Data supplied:
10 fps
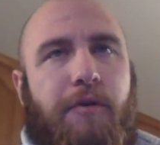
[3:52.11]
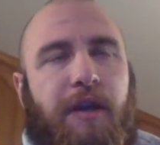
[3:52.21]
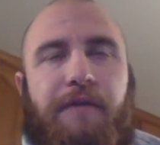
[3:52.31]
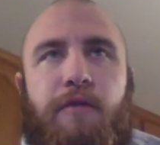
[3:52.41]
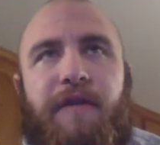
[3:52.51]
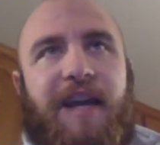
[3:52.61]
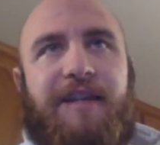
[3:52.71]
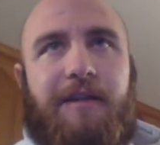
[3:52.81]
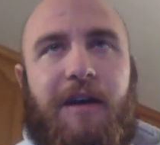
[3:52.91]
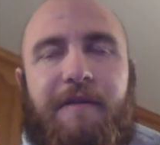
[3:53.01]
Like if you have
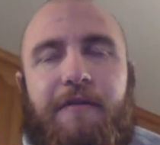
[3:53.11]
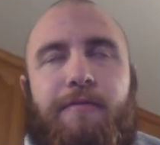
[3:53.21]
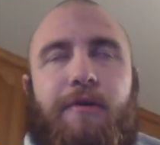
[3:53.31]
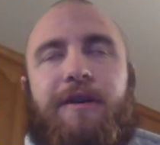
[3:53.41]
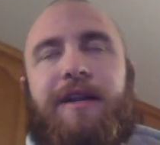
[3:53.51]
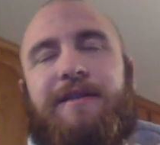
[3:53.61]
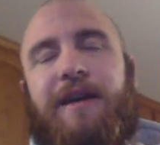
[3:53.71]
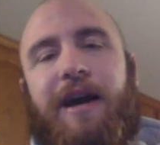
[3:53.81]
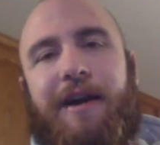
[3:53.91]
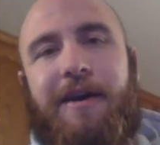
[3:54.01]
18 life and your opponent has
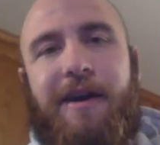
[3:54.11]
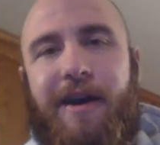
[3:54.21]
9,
==
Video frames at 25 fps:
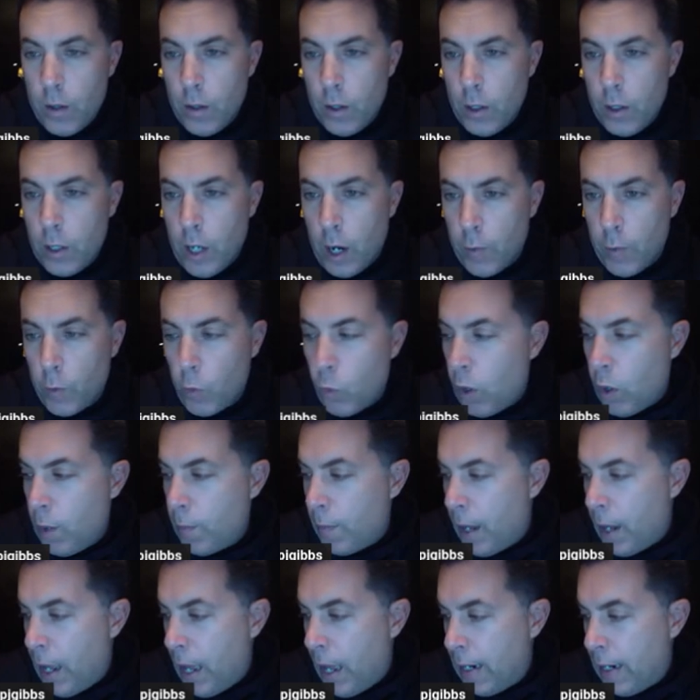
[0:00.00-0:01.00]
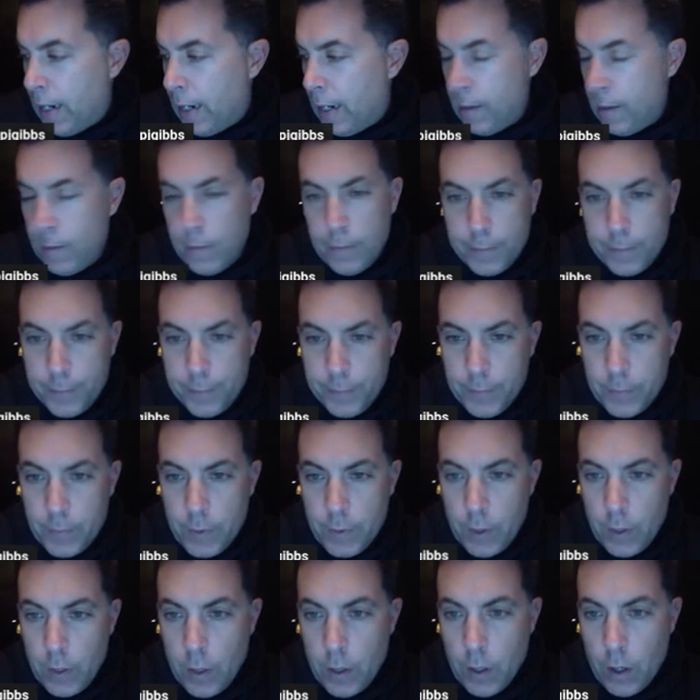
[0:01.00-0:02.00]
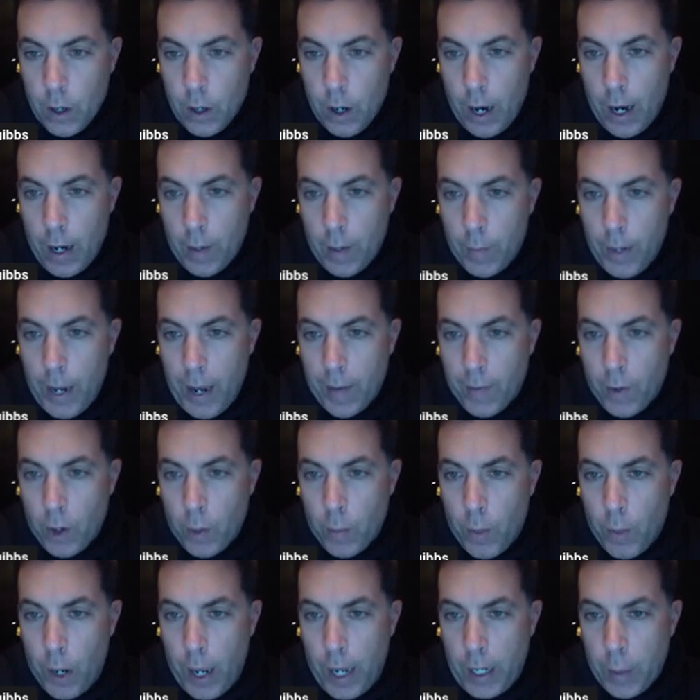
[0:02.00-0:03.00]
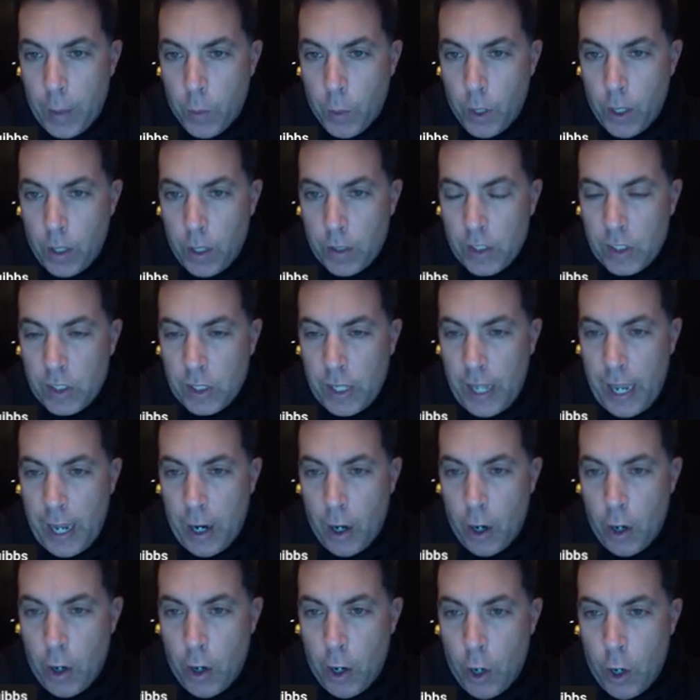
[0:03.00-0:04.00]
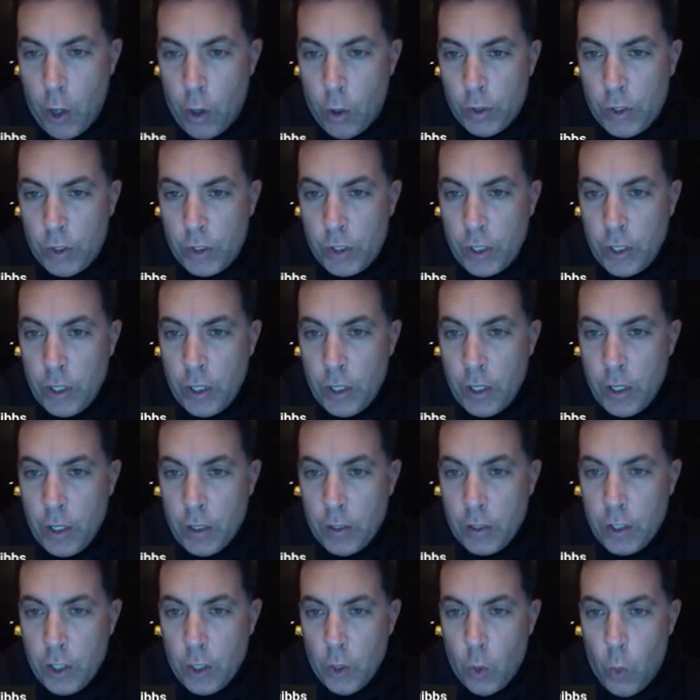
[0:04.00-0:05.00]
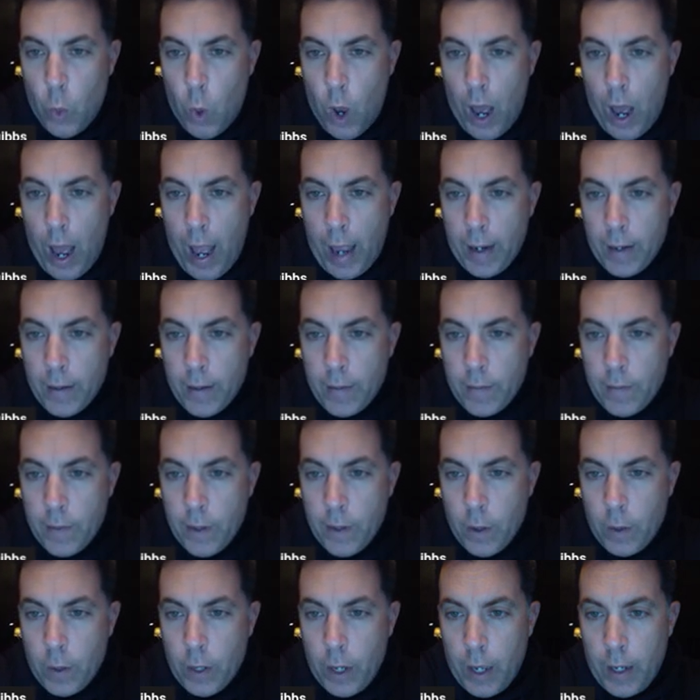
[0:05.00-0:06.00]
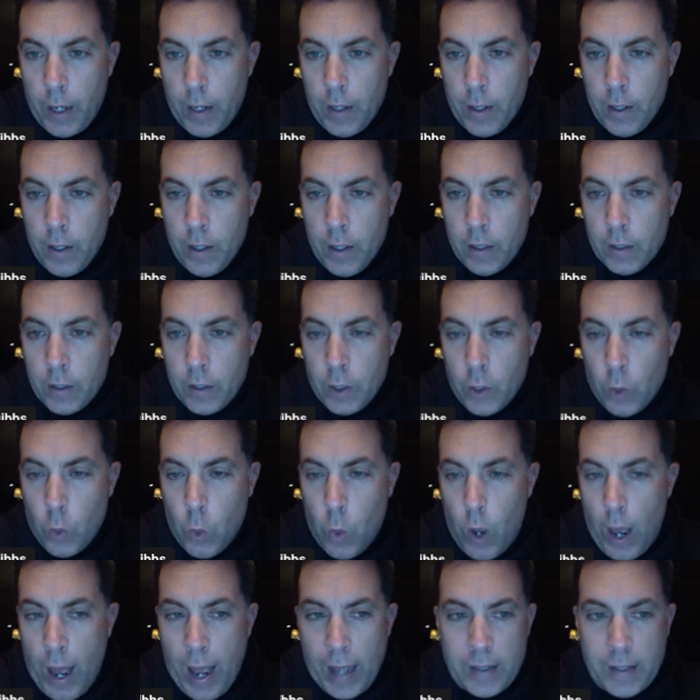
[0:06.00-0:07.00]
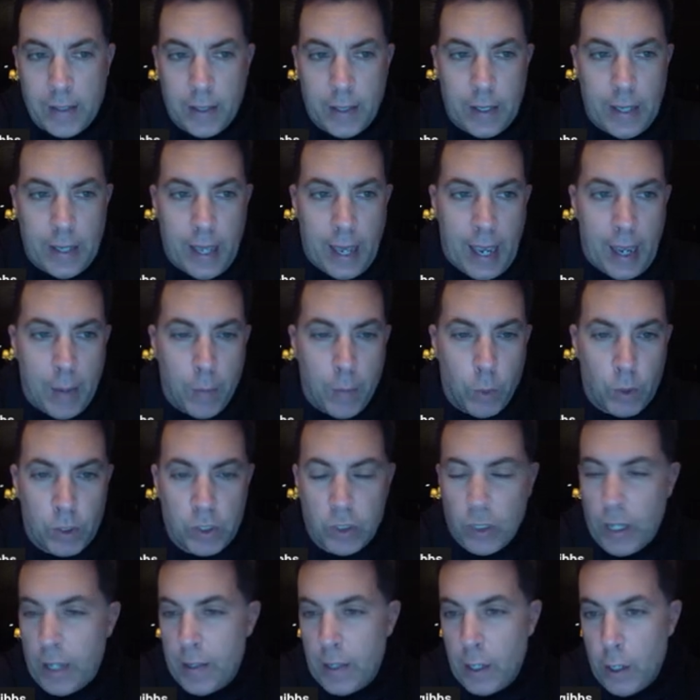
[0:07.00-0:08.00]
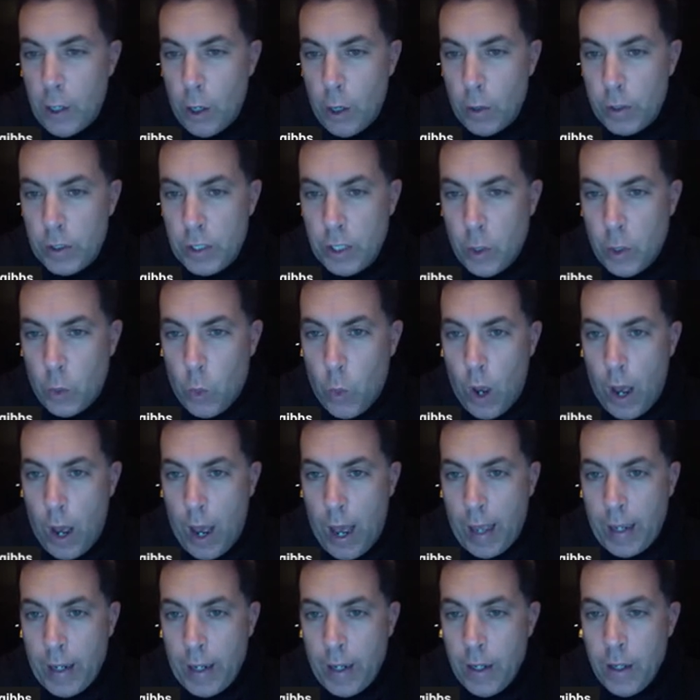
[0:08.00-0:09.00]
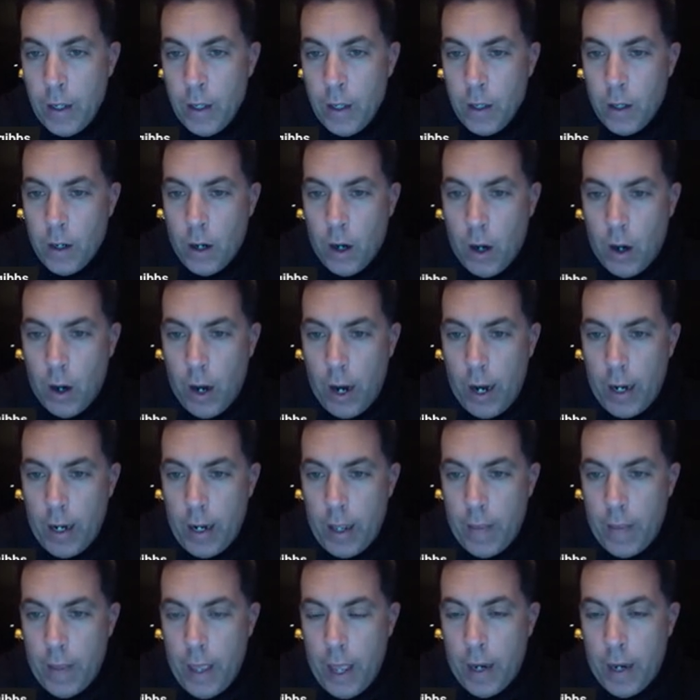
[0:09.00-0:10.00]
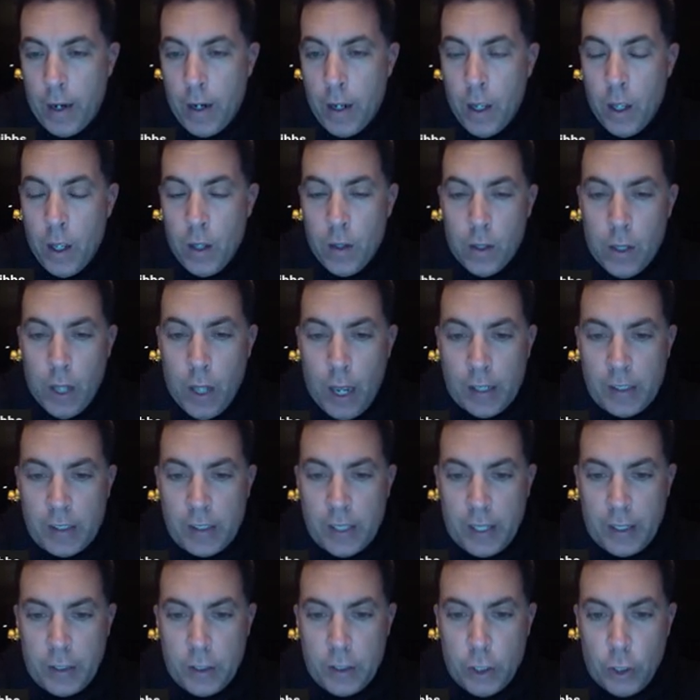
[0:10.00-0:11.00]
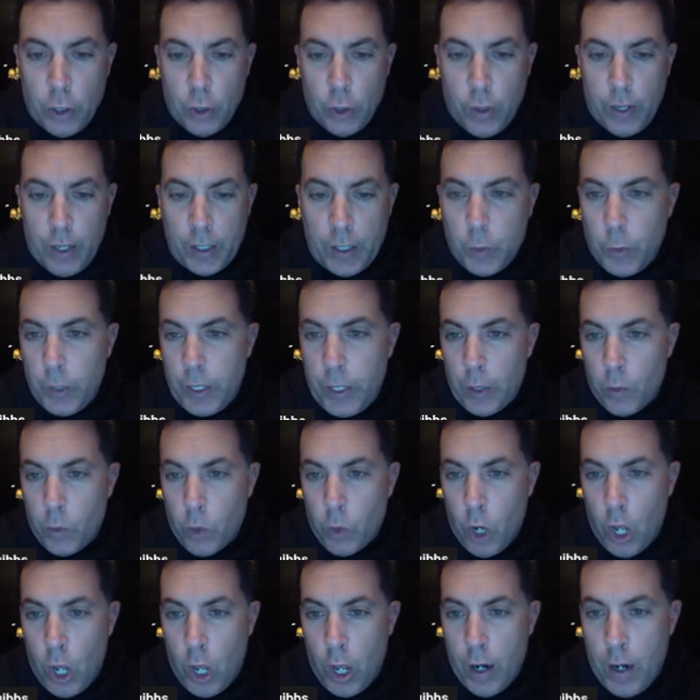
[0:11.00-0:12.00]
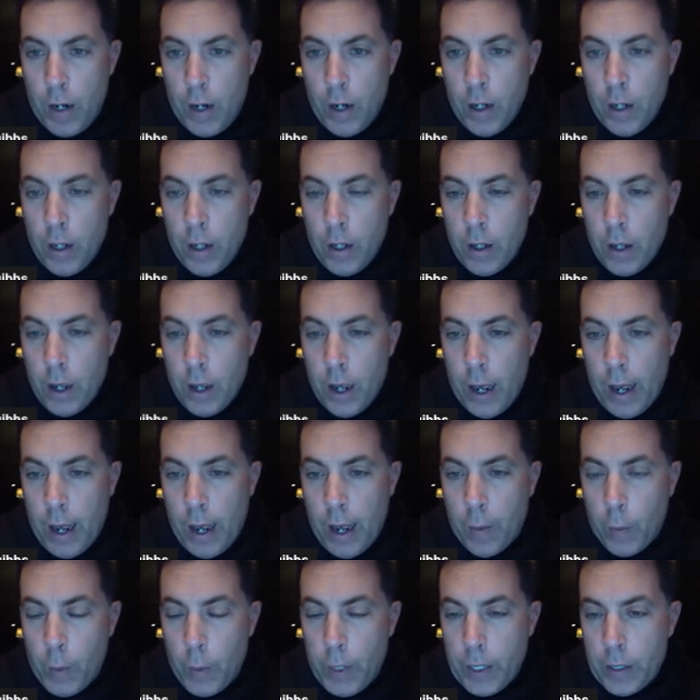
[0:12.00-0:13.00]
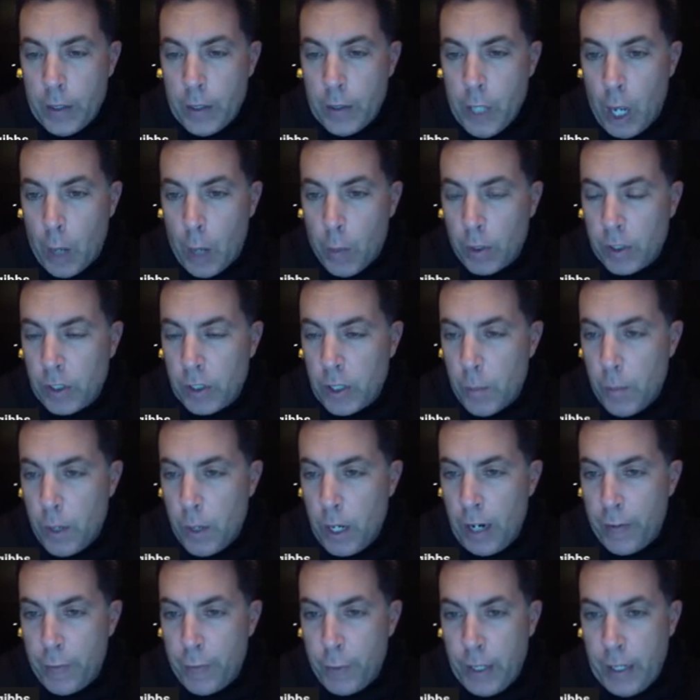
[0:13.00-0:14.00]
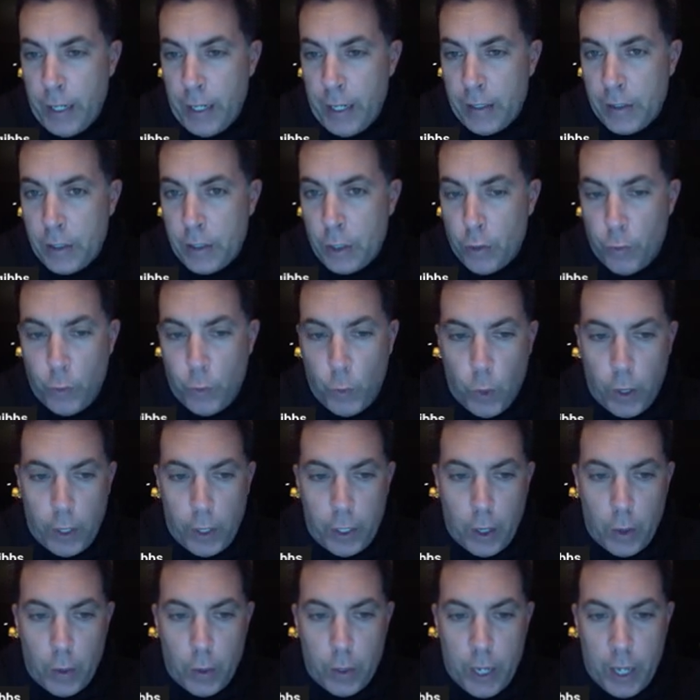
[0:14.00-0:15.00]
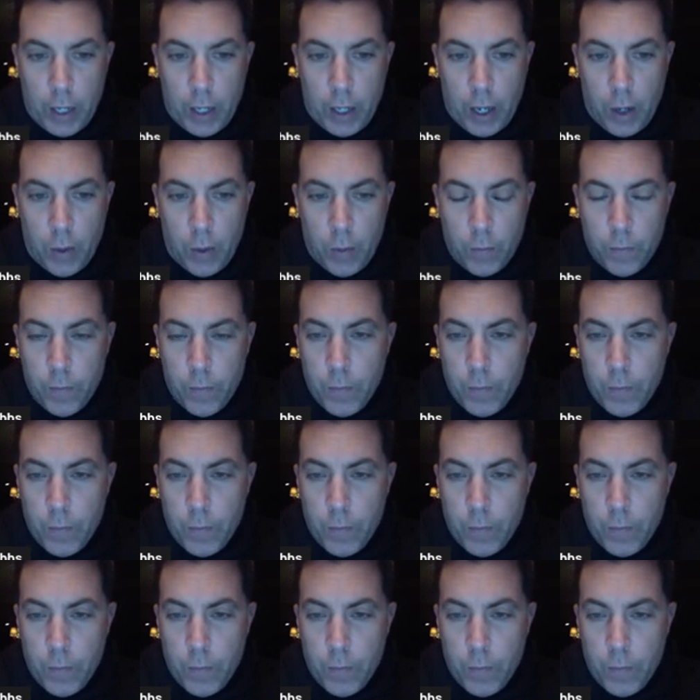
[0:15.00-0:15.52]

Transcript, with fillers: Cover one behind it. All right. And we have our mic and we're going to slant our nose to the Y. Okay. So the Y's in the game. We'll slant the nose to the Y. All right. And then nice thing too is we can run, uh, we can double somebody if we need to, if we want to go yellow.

Work request: When you reach the line that has "[0:03.00-0:04.00]" in the data above, start repeating lines exactly, and stop after the line that has "[0:15.00-0:15.52]"; pictures stay out.

Exercise solution:
[0:03.00-0:04.00]
[0:04.00-0:05.00]
[0:05.00-0:06.00]
[0:06.00-0:07.00]
[0:07.00-0:08.00]
[0:08.00-0:09.00]
[0:09.00-0:10.00]
[0:10.00-0:11.00]
[0:11.00-0:12.00]
[0:12.00-0:13.00]
[0:13.00-0:14.00]
[0:14.00-0:15.00]
[0:15.00-0:15.52]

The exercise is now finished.